No jantar, peço um vinho da região. Primeiro, traz um balde com gelo e a garrafa nele incrustrada. Passados alguns minutos, retira a garrafa do balde e, usando daqueles saca-rolhas de sommelier do Sul Maravilha, retira a rolha, enrola num guardanapo o produto das vinhas franciscanas, põe um dos braços para trás, e me serve delicada quantidade à degustação. Aprovo. Ela serve a taça de Viviane e completa a minha.

– Parabéns, Paula. Tudo direitinho.

– Fiz um curso numa vinícola daqui.

Ô Brasil, vê se acorda para a sua gente.

Esportes

Colégios, municípios, bairros, corporações, começaram a disputar a Copa TV Grande Rio de Futsal.
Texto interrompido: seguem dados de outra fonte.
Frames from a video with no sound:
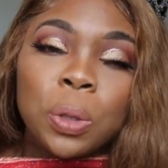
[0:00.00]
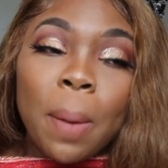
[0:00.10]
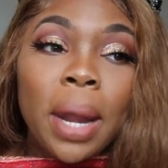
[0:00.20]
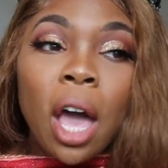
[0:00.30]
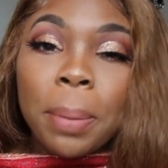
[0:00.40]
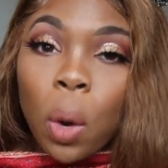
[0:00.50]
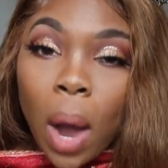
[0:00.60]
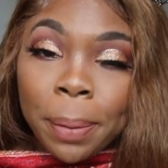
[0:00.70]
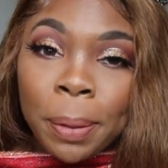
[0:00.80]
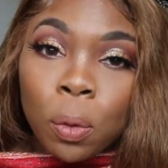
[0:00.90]
So I'm gonna help
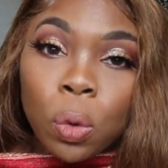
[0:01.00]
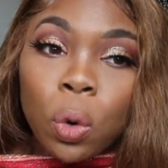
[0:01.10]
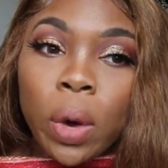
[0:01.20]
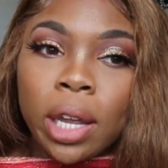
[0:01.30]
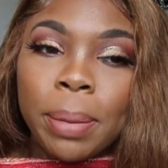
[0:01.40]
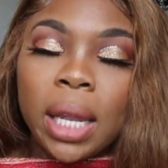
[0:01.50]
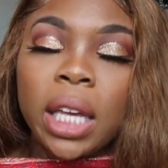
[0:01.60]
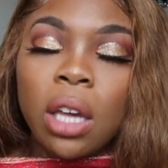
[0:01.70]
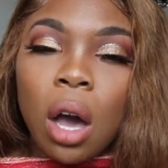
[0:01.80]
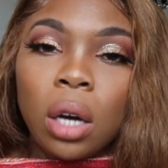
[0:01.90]
out white people real quick and be
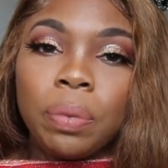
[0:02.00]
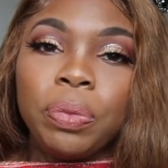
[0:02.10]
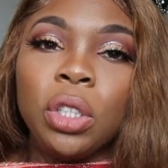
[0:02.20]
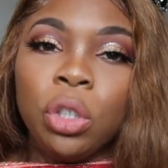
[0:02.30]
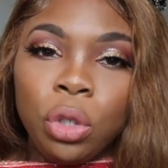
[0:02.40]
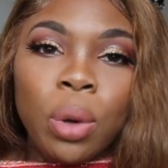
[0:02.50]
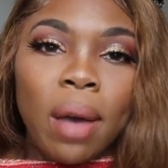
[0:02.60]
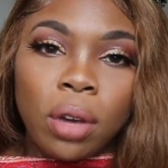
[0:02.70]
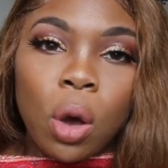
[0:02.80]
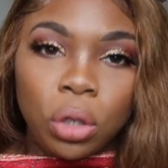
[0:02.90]
like, y'all, you do
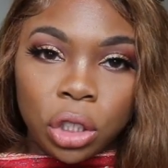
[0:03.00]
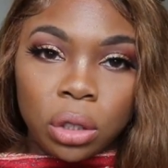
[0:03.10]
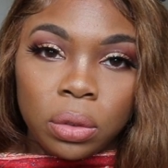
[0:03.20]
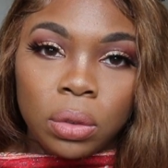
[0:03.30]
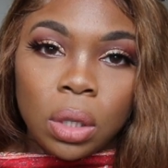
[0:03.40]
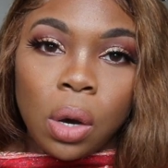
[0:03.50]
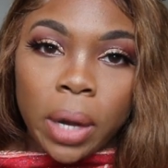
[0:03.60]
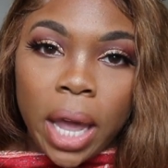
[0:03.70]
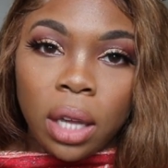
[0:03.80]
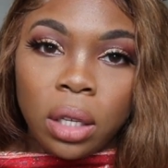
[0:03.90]
have a culture,
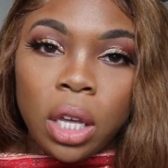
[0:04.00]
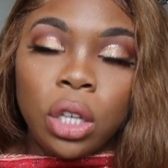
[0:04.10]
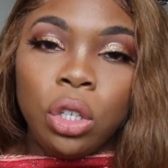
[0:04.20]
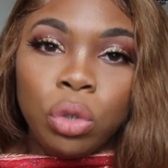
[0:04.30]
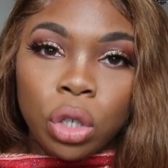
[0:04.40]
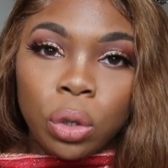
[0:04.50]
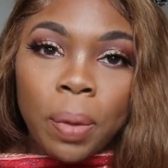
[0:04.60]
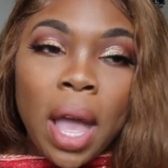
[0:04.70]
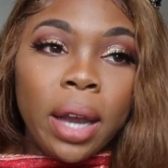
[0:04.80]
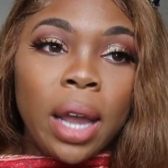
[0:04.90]
okay? You do.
Trindade, Orocó, Garapa, Jutaí, Curaçá, conhecem?

Na abertura, fui convidado para hastear a bandeira do Brasil. Cantei o hino pensando no escritor Ariano Suassuna (1927-2014) e no geógrafo e professor Aziz Ab’Saber (1924-2012), incansáveis defensores das cultura e biodiversidade brasileiras.

Vivos, estariam tristes, vendo o que estão fazendo do País.